Signed Graph Metric Learning via Gershgorin Disc Perfect Alignment

Given a convex and differentiable objective Q(M) for a real symmetric matrix M in the positive definite (PD) cone-used to compute Mahalanobis distances-we propose a fast general metric learning framework that is entirely projection-free. We first assume that M resides in a space S of generalized graph Laplacian matrices corresponding to balanced signed graphs. M is an element of S that is also PD is called a graph metric matrix. Unlike low-rank metric matrices common in the literature, S includes the important diagonal-only matrices as a special case. The key theorem to circumvent full eigen-decomposition and enable fast metric matrix optimization is Gershgorin disc perfect alignment (GDPA): given M is an element of S and diagonal matrix S, where S-ii = 1/(v)(i) and v is the first eigenvector of M, we prove that Gershgorin disc left-ends of similarity transform B = SMS-1 are perfectly aligned at the smallest eigenvalue lambda(min).
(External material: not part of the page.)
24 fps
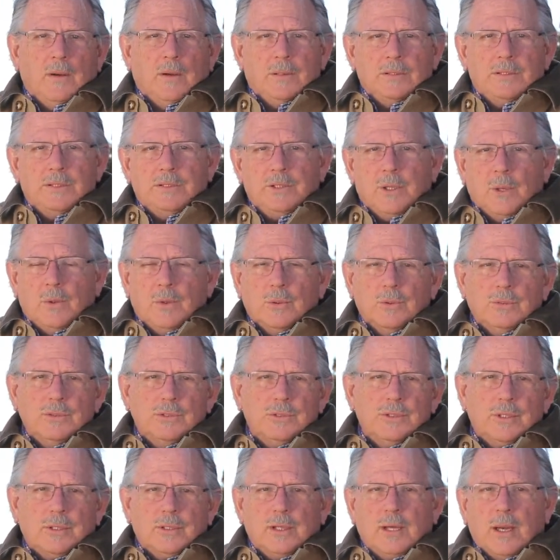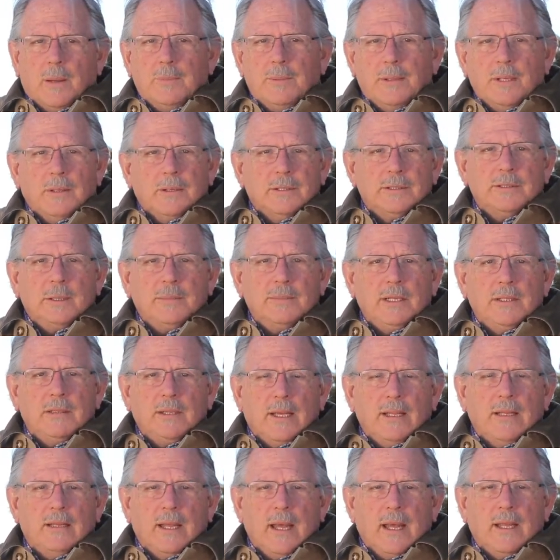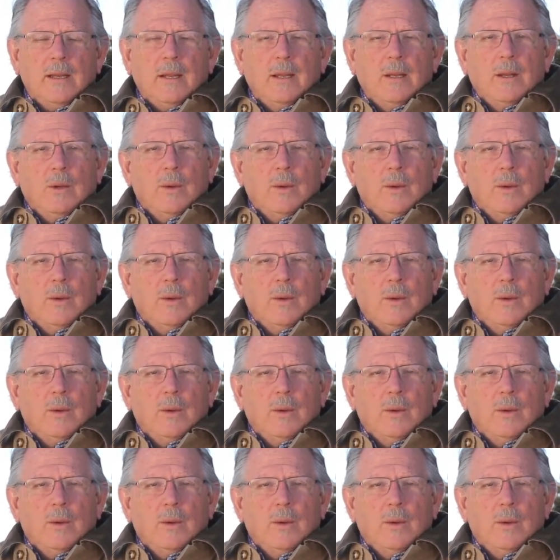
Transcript: stones or cupping or something like that.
Using this theorem, we replace the PD cone constraint in the metric learning problem with tightest possible linear constraints per iteration, so that the alternating optimization of the diagonal / off-diagonal terms in M can be solved efficiently as linear programs via the Frank-Wolfe method. We update v using Locally Optimal Block Preconditioned Conjugate Gradient (LOBPCG) with warm start as entries in M are optimized successively. Experiments show that our graph metric optimization is significantly faster than cone-projection schemes, and produces competitive binary classification performance.